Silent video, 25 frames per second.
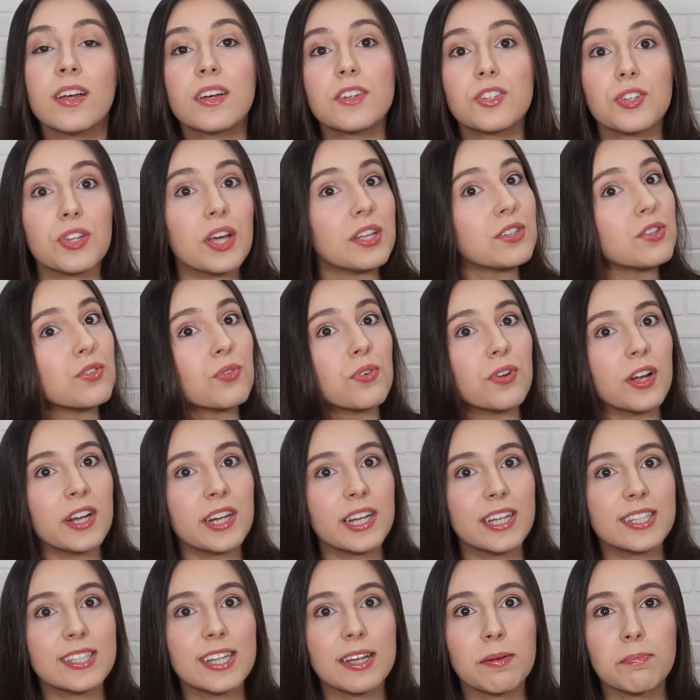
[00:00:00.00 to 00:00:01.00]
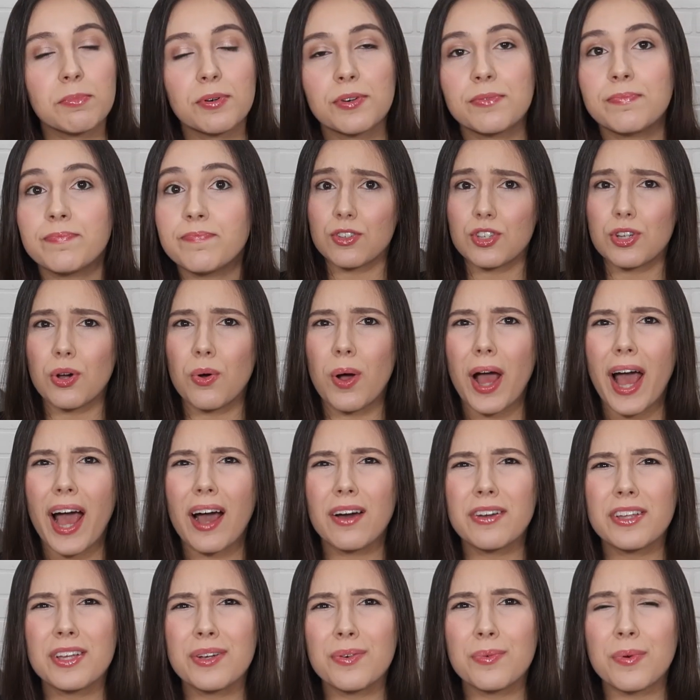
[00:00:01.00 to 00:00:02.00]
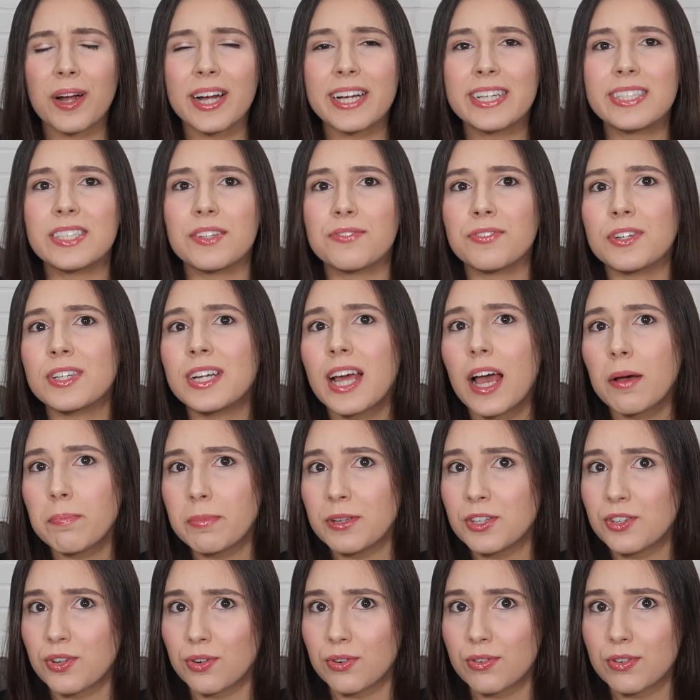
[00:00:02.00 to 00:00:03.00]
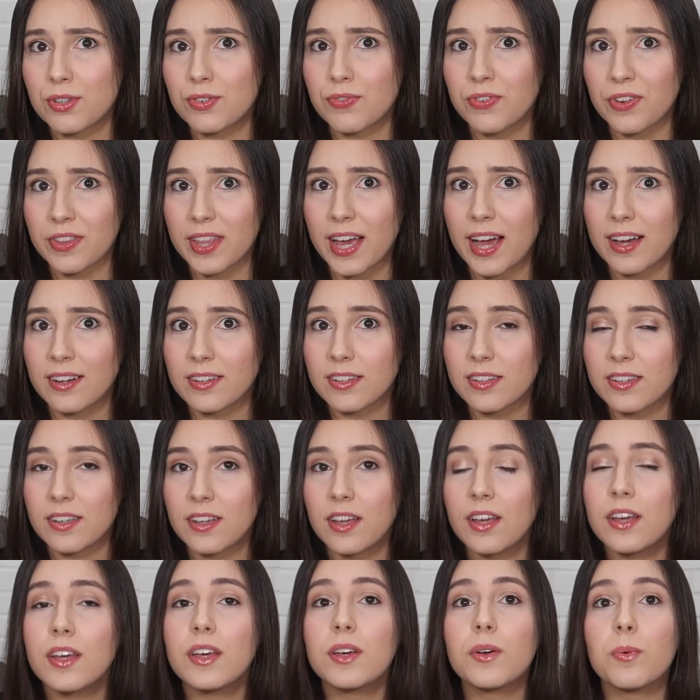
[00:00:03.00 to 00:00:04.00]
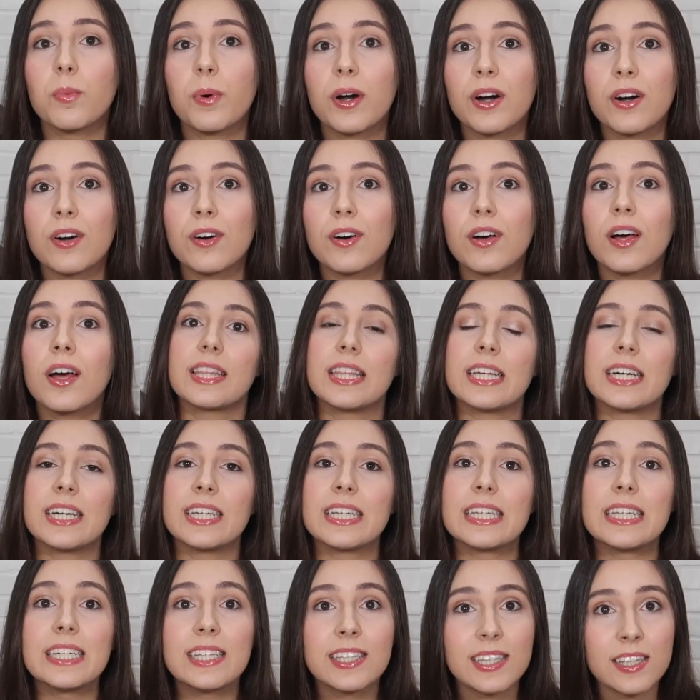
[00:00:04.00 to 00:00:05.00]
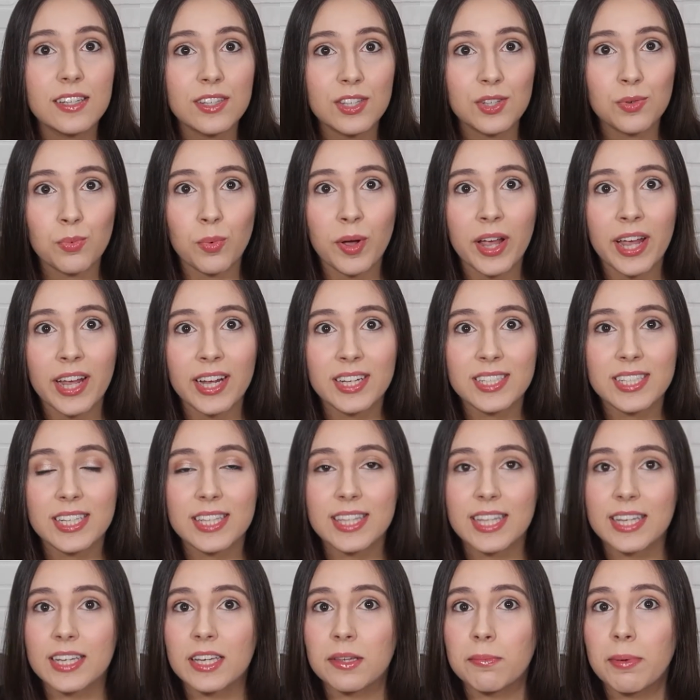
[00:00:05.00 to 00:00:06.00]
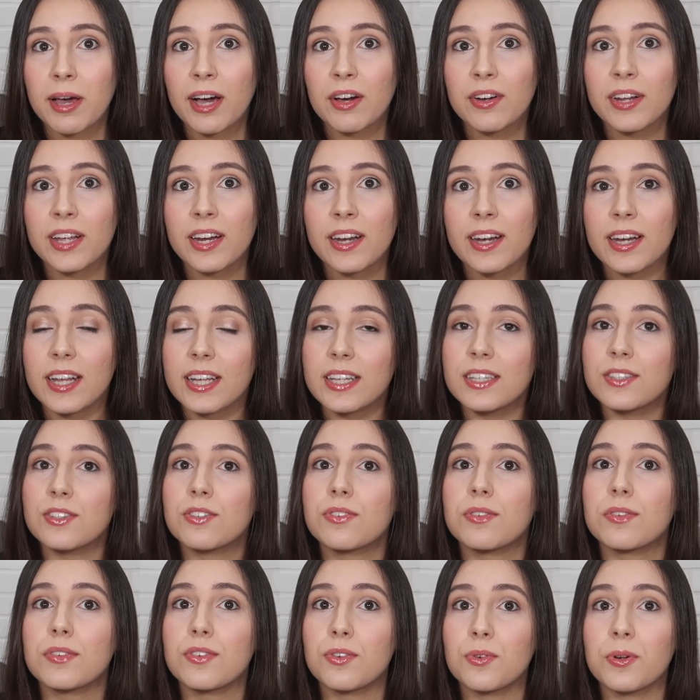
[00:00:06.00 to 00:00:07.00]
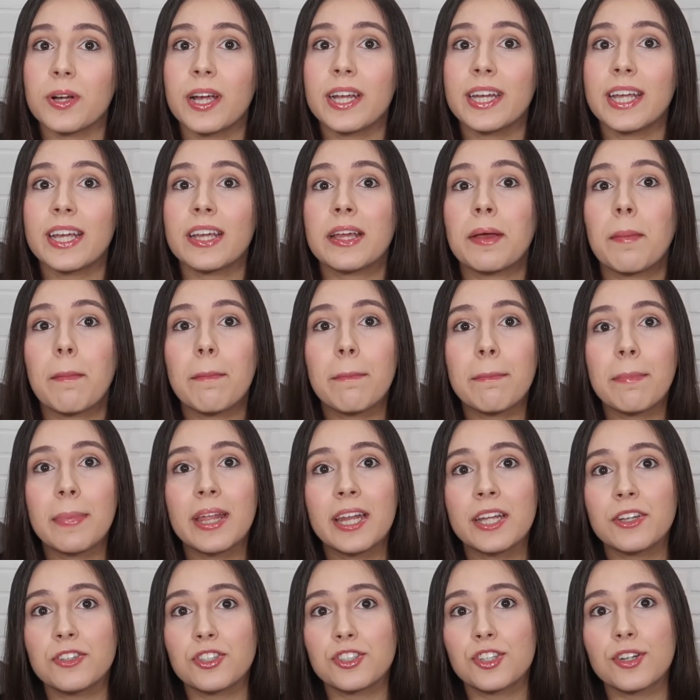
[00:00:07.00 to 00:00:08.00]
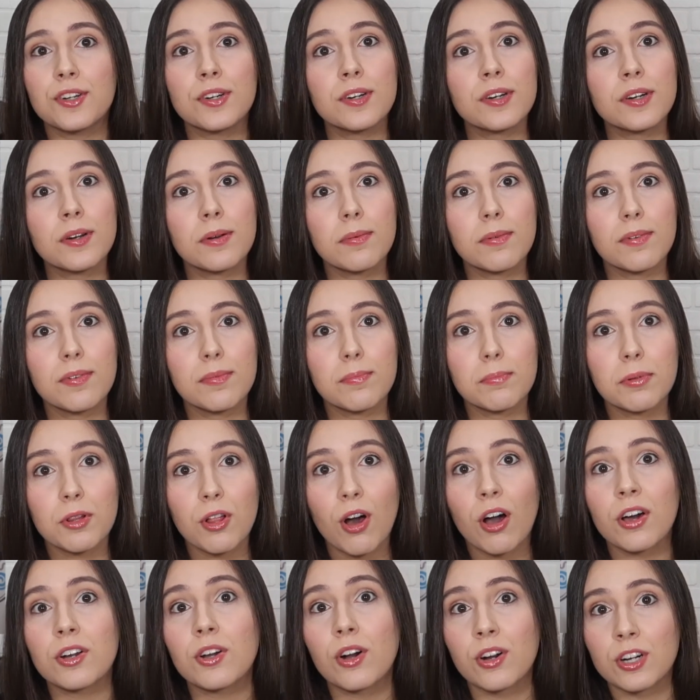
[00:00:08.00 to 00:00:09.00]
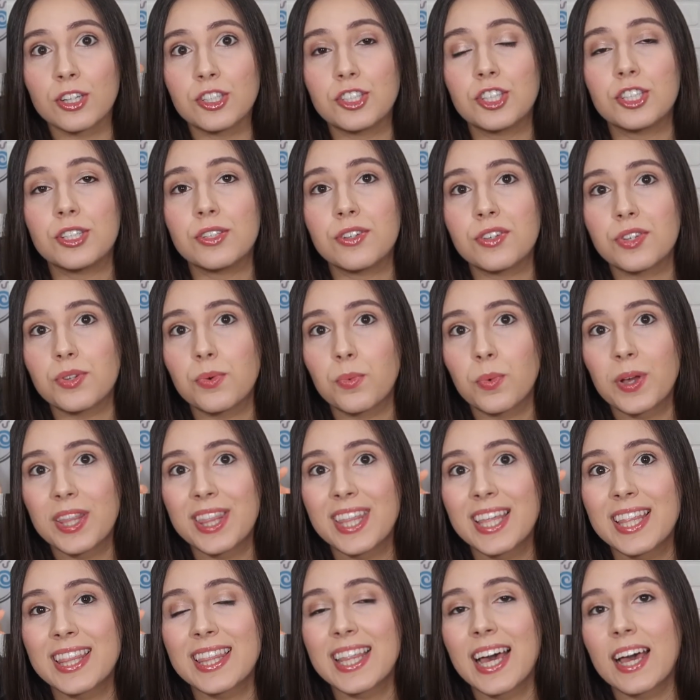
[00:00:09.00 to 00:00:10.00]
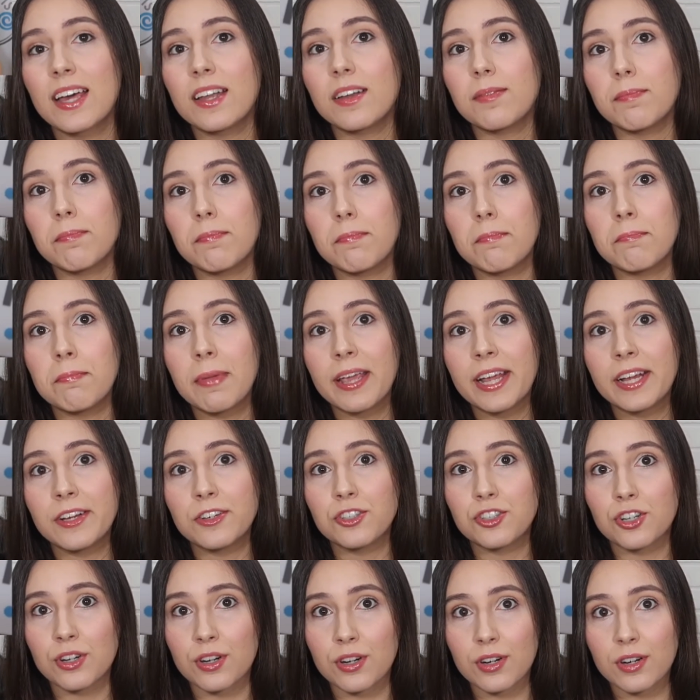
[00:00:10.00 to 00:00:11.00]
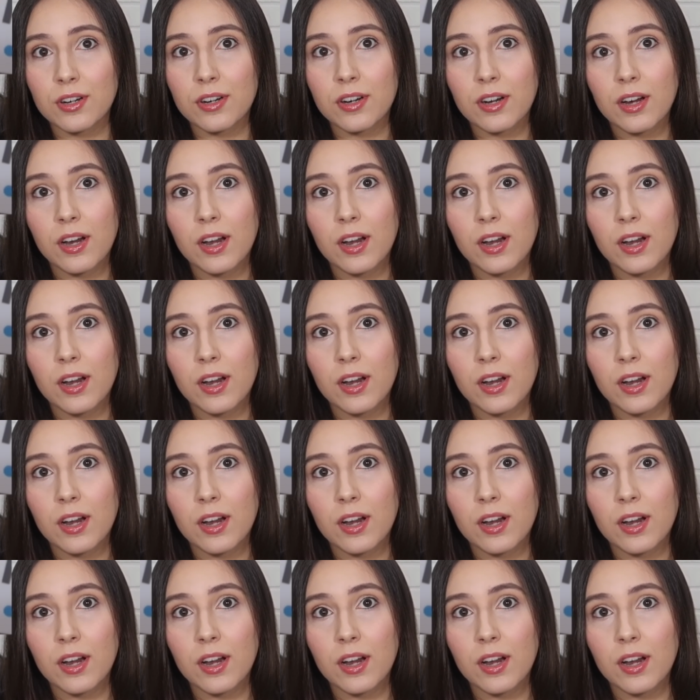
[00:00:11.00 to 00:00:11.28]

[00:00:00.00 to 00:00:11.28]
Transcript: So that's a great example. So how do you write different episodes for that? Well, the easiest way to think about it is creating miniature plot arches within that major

---

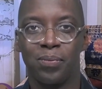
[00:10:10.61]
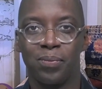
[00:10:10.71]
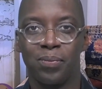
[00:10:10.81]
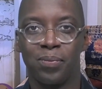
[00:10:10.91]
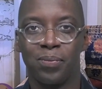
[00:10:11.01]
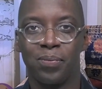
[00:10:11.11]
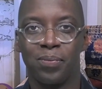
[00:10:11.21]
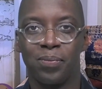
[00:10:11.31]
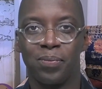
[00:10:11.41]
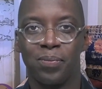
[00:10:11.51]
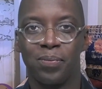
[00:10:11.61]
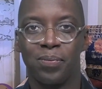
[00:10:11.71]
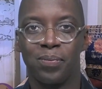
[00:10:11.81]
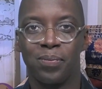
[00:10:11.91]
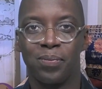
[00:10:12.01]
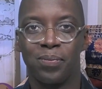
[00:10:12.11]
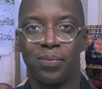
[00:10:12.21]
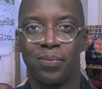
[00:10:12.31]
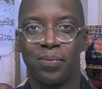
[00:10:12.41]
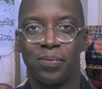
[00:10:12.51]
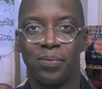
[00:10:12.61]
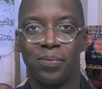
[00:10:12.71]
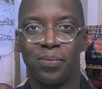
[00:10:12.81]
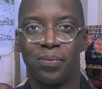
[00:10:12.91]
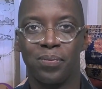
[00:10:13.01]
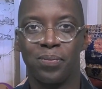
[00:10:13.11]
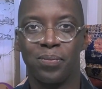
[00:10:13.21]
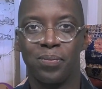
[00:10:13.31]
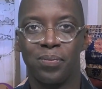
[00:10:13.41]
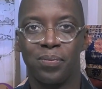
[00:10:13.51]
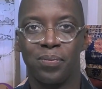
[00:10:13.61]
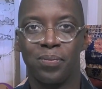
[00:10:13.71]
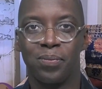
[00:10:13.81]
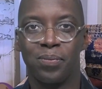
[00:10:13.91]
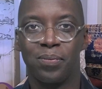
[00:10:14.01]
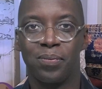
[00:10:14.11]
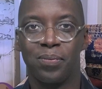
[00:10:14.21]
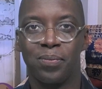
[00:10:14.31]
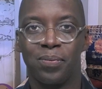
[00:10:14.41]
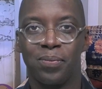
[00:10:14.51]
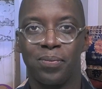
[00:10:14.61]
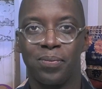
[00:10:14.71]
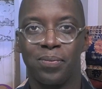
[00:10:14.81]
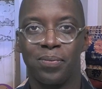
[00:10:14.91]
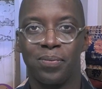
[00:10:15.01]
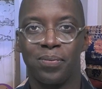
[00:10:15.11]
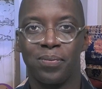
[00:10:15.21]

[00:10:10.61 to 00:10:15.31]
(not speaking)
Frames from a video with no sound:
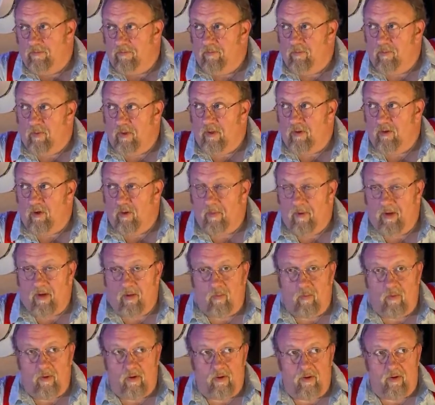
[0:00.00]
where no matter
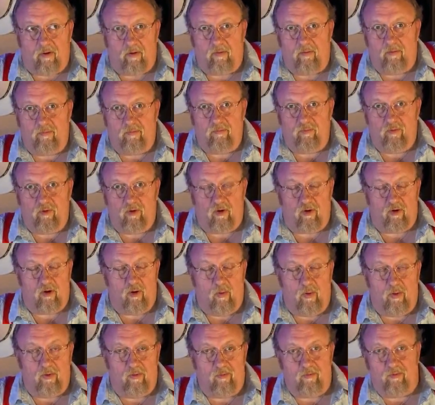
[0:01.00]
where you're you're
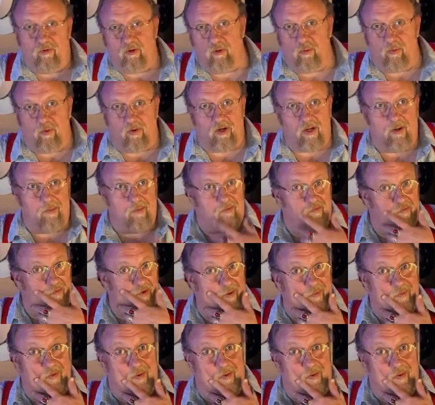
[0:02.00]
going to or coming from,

---

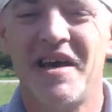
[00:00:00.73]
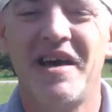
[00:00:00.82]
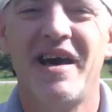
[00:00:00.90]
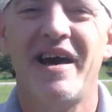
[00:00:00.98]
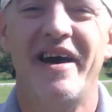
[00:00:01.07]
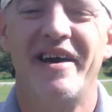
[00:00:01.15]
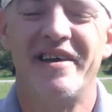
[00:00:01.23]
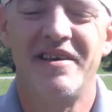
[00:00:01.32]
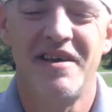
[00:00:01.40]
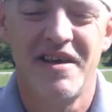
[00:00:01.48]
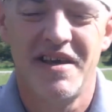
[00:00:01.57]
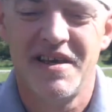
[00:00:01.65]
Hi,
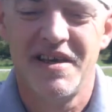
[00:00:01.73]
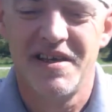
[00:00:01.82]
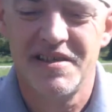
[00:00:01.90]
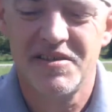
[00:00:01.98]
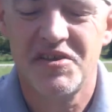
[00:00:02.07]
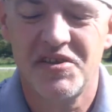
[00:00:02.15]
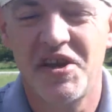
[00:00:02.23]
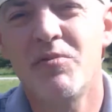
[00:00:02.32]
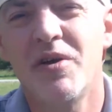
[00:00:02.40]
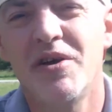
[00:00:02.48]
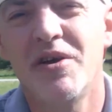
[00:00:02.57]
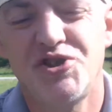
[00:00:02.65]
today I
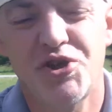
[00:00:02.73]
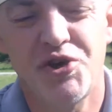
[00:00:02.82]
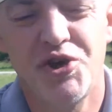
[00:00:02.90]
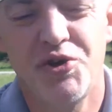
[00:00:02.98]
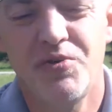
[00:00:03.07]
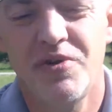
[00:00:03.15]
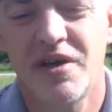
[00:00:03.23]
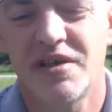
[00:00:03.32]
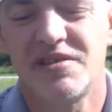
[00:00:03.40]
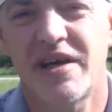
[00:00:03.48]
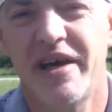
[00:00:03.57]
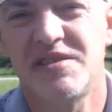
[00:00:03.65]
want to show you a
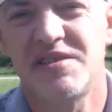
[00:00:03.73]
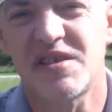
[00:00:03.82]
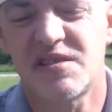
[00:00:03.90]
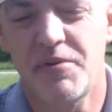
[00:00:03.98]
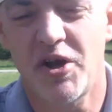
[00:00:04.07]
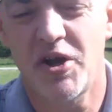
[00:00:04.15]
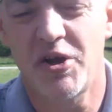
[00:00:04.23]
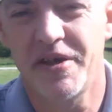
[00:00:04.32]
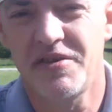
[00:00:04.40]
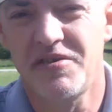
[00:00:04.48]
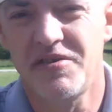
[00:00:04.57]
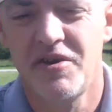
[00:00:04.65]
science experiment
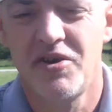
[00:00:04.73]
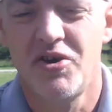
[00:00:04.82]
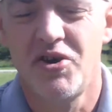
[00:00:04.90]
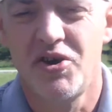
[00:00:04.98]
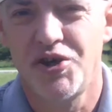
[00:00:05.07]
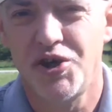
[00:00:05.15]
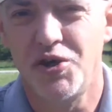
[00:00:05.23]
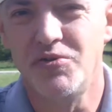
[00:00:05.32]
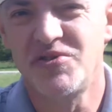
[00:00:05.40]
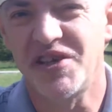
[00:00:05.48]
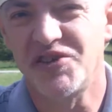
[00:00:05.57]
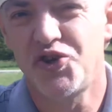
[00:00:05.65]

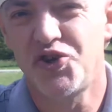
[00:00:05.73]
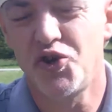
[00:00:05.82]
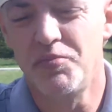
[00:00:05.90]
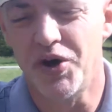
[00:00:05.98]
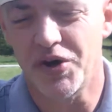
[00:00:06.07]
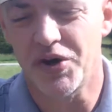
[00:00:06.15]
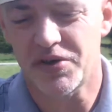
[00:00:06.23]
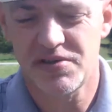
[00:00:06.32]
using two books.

**Directions:** Wherever the string "video" turns up in the material, copy the whole line.

**Solution to the exercise:**
Silent video, 25 frames per second.
Frames from a video with no sound:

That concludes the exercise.